─── Data in this exercise
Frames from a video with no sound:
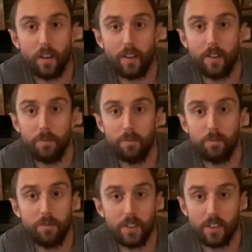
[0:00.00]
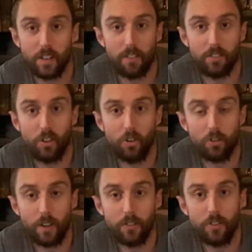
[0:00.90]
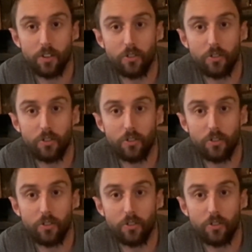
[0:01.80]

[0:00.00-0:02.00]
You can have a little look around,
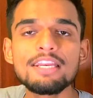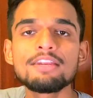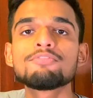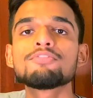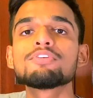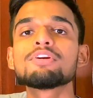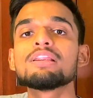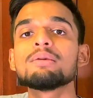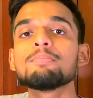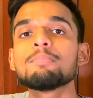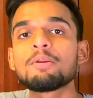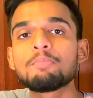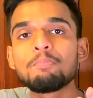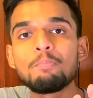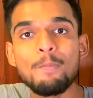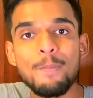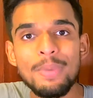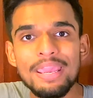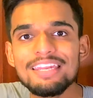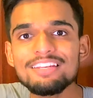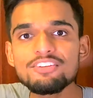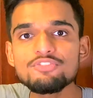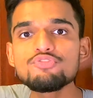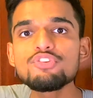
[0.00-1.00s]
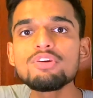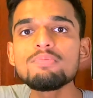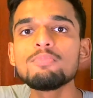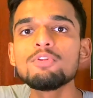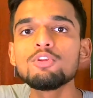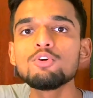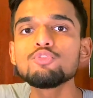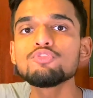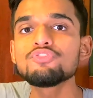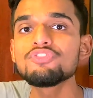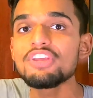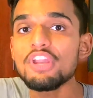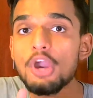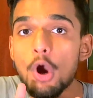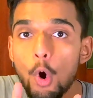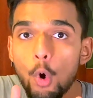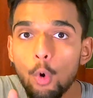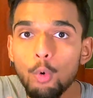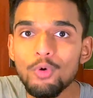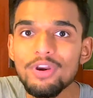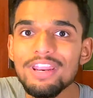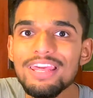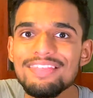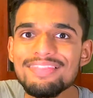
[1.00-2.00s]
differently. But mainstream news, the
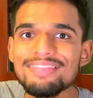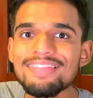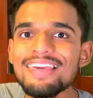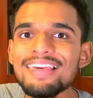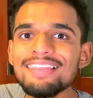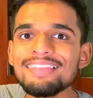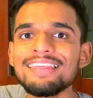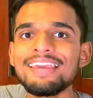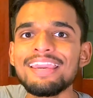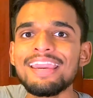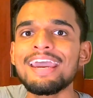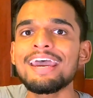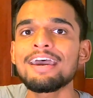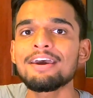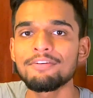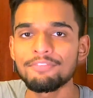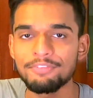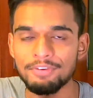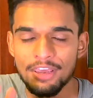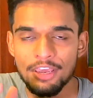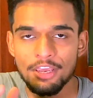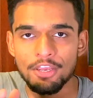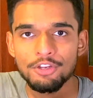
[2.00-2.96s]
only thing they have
──────
Exercise description =>
Each record is to be restated word for word; no picture goes in.

Response to the exercise =>
Frames from a video with no sound:
[0:00.00]
[0:00.90]
[0:01.80]

[0:00.00-0:02.00]
You can have a little look around,
[0.00-1.00s]
[1.00-2.00s]
differently. But mainstream news, the
[2.00-2.96s]
only thing they have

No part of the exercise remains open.